Eighteen second-year humanities graduate students will participate in an intensive, four-day January immersion course provided by the Cornell Library to give graduate students resources to help them complete their doctorate degrees.
The program, which is offered in partnership with the Cornell Graduate School and the Knight Writing Center, will address the problem of high attrition rates among doctoral students in the humanities, according to Susette Newberry, assistant director of research and learning services, who is working on the project.
The course will employ a combination of speakers and hands-on workshops to cover research skills, information management, personal organization, time and project management, new technologies and writing, according to a press release.
The new winter break course is the outgrowth of a recent user-needs study conducted by Cornell and Columbia University as part of the 2CUL partnership, with the objective of determining if and how library services can impact and hasten completion rates for humanities doctoral students.
According to a press release, fewer than half of all doctoral students nationwide in the humanities finish their Ph.D.s within 10 years. At Cornell, the average time to complete a humanities degree is 6.7 years, the press release stated.
The press release stated that the main goal of the course is to foster a sense of community for humanities doctoral students and ease the transition from student to teacher and dissertation research.
Newberry emphasized the supportive nature of the program.
“Cornell is huge, and there are so many different units and centers that support graduate students on campus. It is really hard to learn where to go for what. The Graduate School does a great job, and the library can help by a program like ours,” Newberry said.
The program is being funded by a new grant from the Institute of Museum and Library Services.
“The nature of the grant was that we were to create something that was a model that other institutions could adapt,” Newberry said. “IMLS was placing their trust in us, given our experience. We hope the program is scalable for other institutions.”
The topics that will be presented over the four-day period, in the format of lectures and workshops, range from “Copyright and the doctoral candidate” and “Writing and the Dissertation” to finding grant opportunities outside Cornell and using a camera as a research tool.
According to Newberry, the experience will be a rich one.
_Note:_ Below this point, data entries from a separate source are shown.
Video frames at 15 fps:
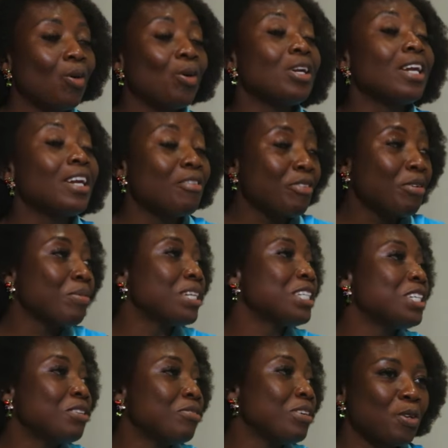On Nana Frema
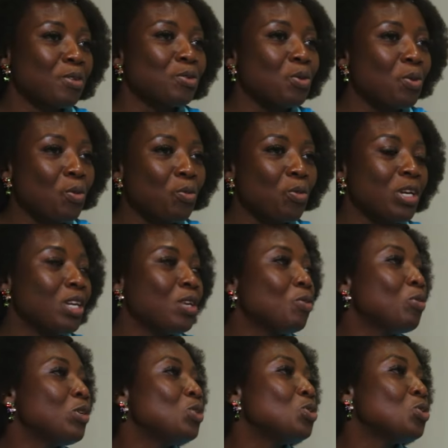TV, so we
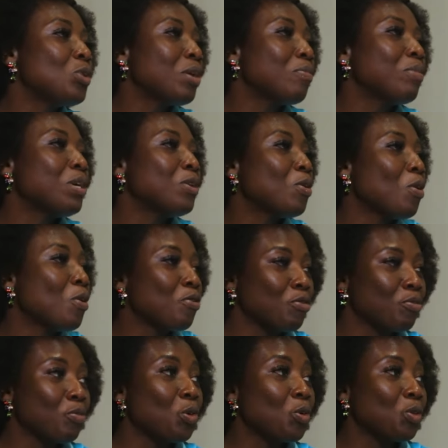do a bit of
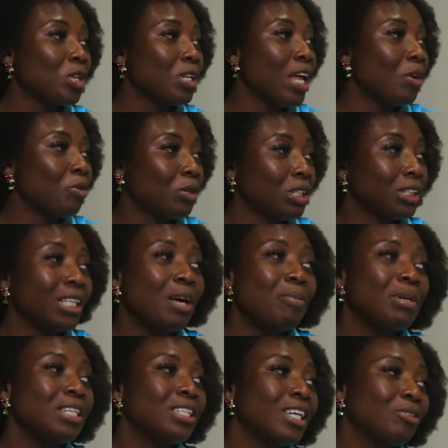both languages. How
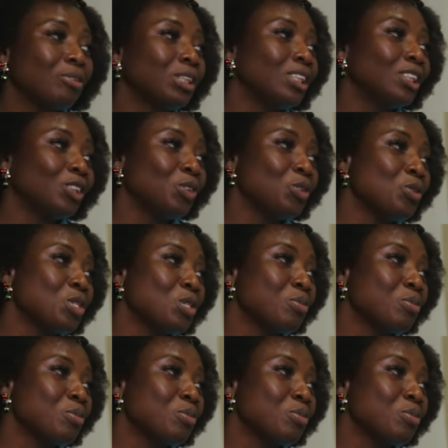many languages do you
The selected students will be immersed in both traditional and cutting-edge library and research skills.
Barbara Knuth, vice provost and dean of the Graduate School, will be giving the keynote address on what makes a successful graduate student at Cornell.
Newberry said that this year, the program will serve graduate students in the departments of English, Classics, History and Medieval Studies, but that they would like to open the program to different fields in the future.